__HOW TO COMPLETE THIS TASK__
Your reply should consist of the entries, copied exactly and stripped of images.

Collected data entries
►

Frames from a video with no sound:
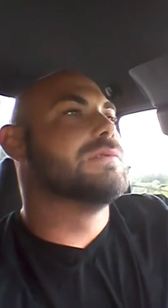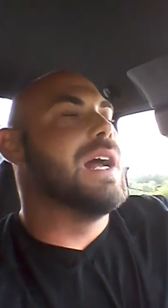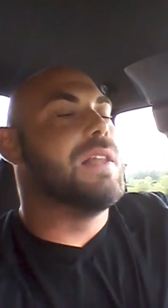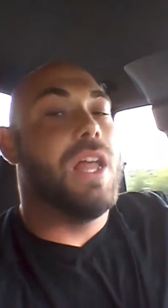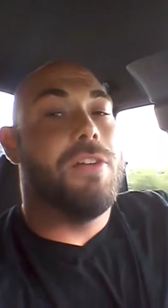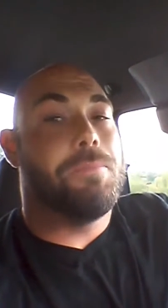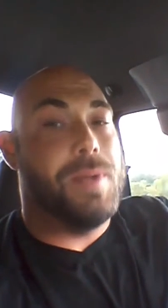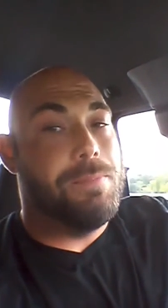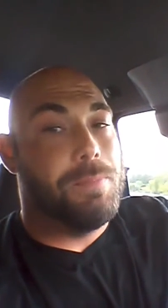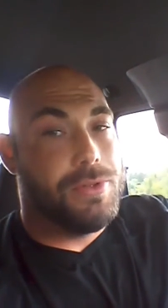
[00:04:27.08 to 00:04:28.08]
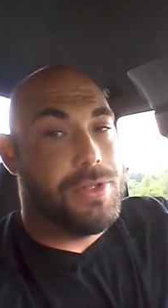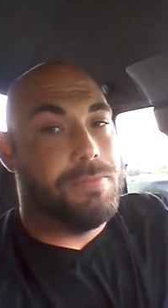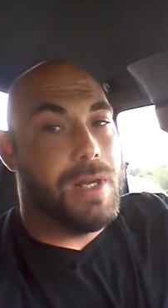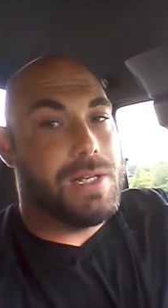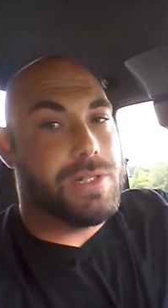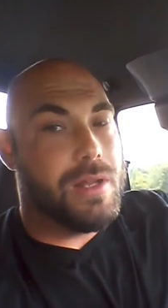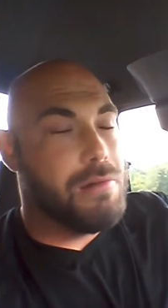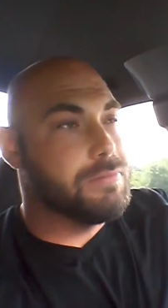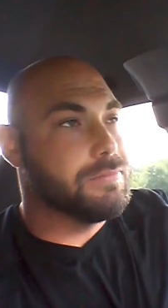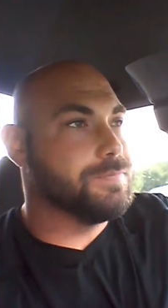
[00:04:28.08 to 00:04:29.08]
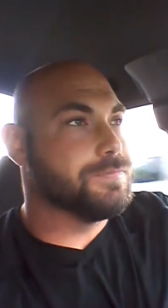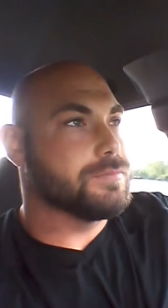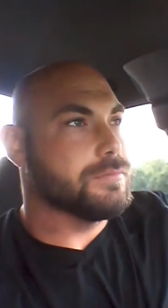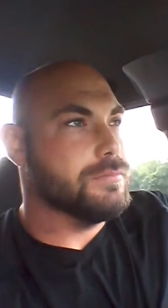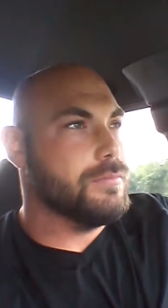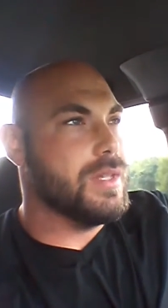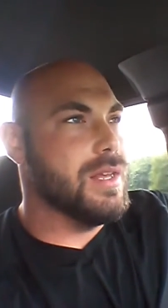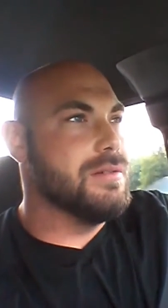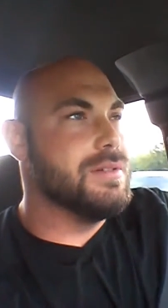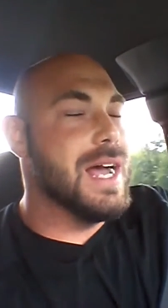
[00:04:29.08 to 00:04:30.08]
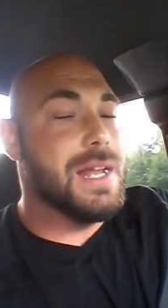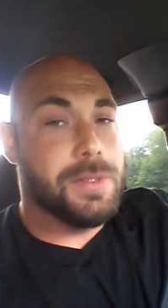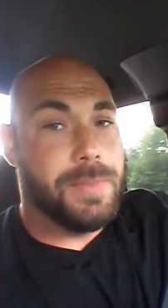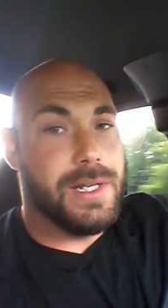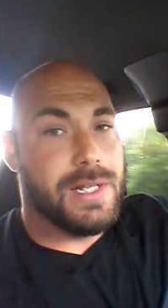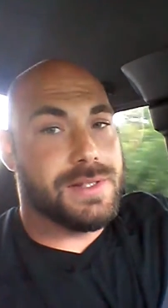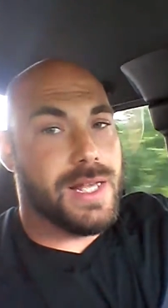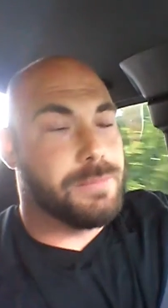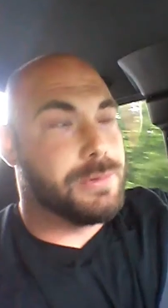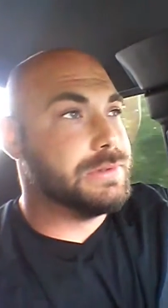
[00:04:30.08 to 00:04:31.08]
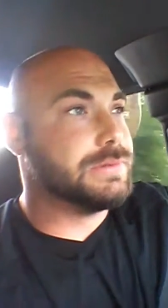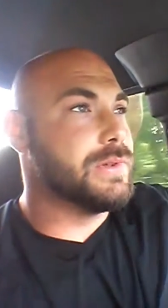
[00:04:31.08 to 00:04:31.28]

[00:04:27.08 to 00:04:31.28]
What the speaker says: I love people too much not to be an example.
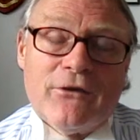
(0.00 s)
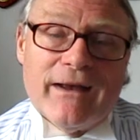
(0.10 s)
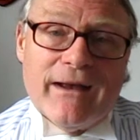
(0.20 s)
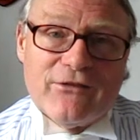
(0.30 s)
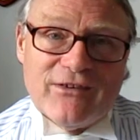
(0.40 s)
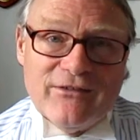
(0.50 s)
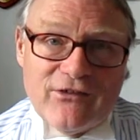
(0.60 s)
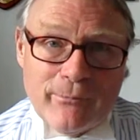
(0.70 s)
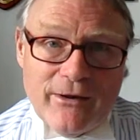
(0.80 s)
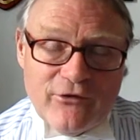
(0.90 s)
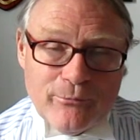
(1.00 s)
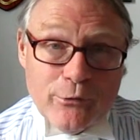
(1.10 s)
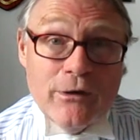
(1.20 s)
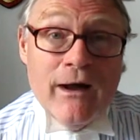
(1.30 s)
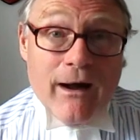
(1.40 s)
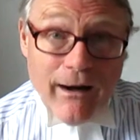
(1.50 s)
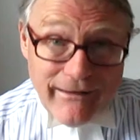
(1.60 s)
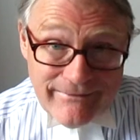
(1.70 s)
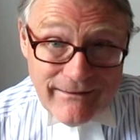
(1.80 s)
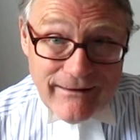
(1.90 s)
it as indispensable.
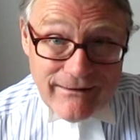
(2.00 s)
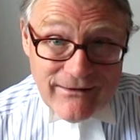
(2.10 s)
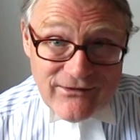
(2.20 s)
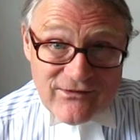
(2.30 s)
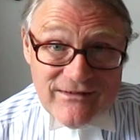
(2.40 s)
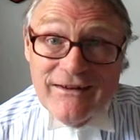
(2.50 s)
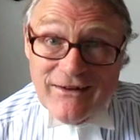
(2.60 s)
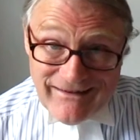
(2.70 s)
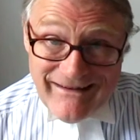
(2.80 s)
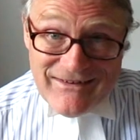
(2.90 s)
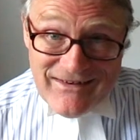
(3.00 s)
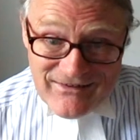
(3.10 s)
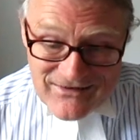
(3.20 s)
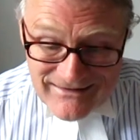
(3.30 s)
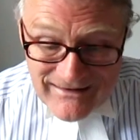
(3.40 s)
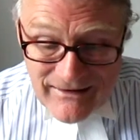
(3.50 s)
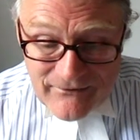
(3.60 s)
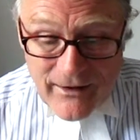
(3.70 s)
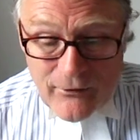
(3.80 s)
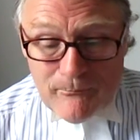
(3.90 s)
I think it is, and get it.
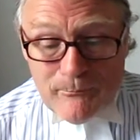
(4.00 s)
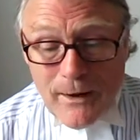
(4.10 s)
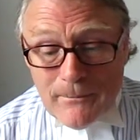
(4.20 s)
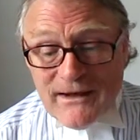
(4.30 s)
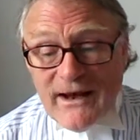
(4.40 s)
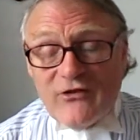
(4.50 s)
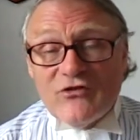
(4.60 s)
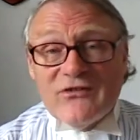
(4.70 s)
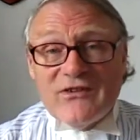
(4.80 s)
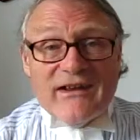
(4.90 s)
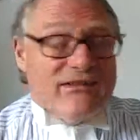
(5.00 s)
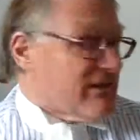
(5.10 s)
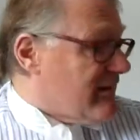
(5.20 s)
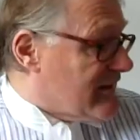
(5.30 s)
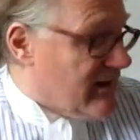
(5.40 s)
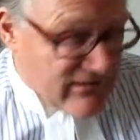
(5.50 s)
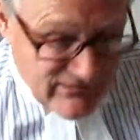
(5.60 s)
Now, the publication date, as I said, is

◄

__EXPECTED ANSWER__
Frames from a video with no sound:
[00:04:27.08 to 00:04:28.08]
[00:04:28.08 to 00:04:29.08]
[00:04:29.08 to 00:04:30.08]
[00:04:30.08 to 00:04:31.08]
[00:04:31.08 to 00:04:31.28]

[00:04:27.08 to 00:04:31.28]
What the speaker says: I love people too much not to be an example.
(0.00 s)
(0.10 s)
(0.20 s)
(0.30 s)
(0.40 s)
(0.50 s)
(0.60 s)
(0.70 s)
(0.80 s)
(0.90 s)
(1.00 s)
(1.10 s)
(1.20 s)
(1.30 s)
(1.40 s)
(1.50 s)
(1.60 s)
(1.70 s)
(1.80 s)
(1.90 s)
it as indispensable.
(2.00 s)
(2.10 s)
(2.20 s)
(2.30 s)
(2.40 s)
(2.50 s)
(2.60 s)
(2.70 s)
(2.80 s)
(2.90 s)
(3.00 s)
(3.10 s)
(3.20 s)
(3.30 s)
(3.40 s)
(3.50 s)
(3.60 s)
(3.70 s)
(3.80 s)
(3.90 s)
I think it is, and get it.
(4.00 s)
(4.10 s)
(4.20 s)
(4.30 s)
(4.40 s)
(4.50 s)
(4.60 s)
(4.70 s)
(4.80 s)
(4.90 s)
(5.00 s)
(5.10 s)
(5.20 s)
(5.30 s)
(5.40 s)
(5.50 s)
(5.60 s)
Now, the publication date, as I said, is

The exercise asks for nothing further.